> Assigned task:
The word "says" marks the lines to report; pull each of them from the listing.

○ ○ ○ ○ ○ ○ ○

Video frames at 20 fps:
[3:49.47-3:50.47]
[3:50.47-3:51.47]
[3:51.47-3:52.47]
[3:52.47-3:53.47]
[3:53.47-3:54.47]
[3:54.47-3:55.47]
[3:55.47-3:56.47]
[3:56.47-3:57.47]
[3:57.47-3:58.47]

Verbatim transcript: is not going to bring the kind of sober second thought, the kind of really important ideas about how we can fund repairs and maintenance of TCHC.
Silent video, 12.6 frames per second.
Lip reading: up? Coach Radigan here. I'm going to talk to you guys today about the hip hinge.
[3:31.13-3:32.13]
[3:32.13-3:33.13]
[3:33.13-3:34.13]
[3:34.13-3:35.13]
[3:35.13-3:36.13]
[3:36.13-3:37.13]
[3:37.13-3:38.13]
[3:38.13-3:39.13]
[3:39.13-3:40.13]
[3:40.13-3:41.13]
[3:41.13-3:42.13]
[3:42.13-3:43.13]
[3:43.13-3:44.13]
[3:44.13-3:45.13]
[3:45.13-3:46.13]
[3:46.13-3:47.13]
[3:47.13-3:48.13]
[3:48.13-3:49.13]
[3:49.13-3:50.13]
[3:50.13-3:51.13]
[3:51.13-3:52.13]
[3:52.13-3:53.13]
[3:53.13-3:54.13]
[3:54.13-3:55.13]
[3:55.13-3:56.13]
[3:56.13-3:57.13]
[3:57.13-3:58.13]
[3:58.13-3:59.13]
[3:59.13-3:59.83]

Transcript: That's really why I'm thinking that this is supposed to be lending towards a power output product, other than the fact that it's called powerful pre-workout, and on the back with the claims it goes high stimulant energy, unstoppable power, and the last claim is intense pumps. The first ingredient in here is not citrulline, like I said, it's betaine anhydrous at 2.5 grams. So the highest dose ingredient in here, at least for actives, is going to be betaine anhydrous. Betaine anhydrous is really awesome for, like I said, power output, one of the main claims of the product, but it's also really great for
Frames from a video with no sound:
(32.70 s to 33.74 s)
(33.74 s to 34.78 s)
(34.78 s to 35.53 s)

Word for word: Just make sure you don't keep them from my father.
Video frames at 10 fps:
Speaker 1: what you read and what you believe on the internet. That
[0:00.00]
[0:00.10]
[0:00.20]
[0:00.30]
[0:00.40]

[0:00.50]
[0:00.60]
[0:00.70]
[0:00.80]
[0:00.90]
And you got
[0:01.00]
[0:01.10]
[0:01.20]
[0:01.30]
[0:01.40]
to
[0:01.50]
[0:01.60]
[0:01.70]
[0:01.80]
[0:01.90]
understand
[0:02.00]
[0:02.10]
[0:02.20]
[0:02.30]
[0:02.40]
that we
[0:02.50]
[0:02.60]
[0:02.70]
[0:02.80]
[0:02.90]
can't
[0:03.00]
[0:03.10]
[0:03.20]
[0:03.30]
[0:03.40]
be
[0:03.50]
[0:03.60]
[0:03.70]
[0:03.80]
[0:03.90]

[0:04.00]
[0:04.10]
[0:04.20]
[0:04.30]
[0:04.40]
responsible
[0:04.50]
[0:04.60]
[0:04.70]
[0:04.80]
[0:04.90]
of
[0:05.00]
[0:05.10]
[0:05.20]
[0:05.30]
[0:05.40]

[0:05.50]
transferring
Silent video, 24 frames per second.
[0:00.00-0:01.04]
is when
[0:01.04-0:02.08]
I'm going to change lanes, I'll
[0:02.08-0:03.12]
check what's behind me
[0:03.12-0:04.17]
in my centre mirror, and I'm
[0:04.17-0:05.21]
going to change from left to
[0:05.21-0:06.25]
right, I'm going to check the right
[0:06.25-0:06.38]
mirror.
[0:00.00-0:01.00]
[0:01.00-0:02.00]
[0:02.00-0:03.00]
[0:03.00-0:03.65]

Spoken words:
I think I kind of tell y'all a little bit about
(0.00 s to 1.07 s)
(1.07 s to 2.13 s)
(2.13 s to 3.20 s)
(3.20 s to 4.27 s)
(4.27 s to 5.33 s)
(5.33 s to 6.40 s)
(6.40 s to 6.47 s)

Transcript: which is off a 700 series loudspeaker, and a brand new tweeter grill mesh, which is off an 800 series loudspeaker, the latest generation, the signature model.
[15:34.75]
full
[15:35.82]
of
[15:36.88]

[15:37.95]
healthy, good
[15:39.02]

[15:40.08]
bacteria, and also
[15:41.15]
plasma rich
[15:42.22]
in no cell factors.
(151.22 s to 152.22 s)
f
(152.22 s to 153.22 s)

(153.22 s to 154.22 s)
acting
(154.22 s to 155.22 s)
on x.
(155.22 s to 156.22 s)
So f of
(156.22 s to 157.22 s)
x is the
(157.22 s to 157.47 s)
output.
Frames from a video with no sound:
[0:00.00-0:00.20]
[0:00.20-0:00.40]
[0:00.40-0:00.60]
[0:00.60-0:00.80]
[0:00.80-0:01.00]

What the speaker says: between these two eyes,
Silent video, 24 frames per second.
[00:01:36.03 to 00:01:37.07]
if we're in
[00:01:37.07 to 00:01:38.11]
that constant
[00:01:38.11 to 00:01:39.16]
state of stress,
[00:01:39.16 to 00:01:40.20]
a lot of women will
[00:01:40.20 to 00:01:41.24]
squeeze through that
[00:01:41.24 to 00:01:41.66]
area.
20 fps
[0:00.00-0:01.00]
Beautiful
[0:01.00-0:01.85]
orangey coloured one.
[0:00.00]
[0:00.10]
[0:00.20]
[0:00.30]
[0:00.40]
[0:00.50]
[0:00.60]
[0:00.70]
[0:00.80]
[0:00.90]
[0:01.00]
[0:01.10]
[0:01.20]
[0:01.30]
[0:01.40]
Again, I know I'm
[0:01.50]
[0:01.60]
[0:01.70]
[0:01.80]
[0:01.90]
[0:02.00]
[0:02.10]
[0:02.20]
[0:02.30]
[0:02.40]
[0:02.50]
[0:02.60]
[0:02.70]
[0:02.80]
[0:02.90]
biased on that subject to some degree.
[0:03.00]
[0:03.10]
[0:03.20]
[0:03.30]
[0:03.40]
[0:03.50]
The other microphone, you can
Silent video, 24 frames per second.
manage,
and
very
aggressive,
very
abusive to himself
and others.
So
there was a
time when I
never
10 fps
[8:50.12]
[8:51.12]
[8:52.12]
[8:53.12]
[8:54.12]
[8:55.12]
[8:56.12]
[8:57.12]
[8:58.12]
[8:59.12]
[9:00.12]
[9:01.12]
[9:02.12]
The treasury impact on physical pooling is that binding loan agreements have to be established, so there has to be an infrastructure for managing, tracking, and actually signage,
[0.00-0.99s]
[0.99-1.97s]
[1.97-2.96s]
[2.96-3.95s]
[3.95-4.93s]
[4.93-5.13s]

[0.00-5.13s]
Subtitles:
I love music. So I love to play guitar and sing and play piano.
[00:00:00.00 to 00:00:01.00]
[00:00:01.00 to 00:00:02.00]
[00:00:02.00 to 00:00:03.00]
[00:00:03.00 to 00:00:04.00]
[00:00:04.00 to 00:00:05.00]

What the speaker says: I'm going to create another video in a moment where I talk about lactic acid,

○ ○ ○ ○ ○ ○ ○

> Task result:
What the speaker says: between these two eyes,
What the speaker says: I'm going to create another video in a moment where I talk about lactic acid,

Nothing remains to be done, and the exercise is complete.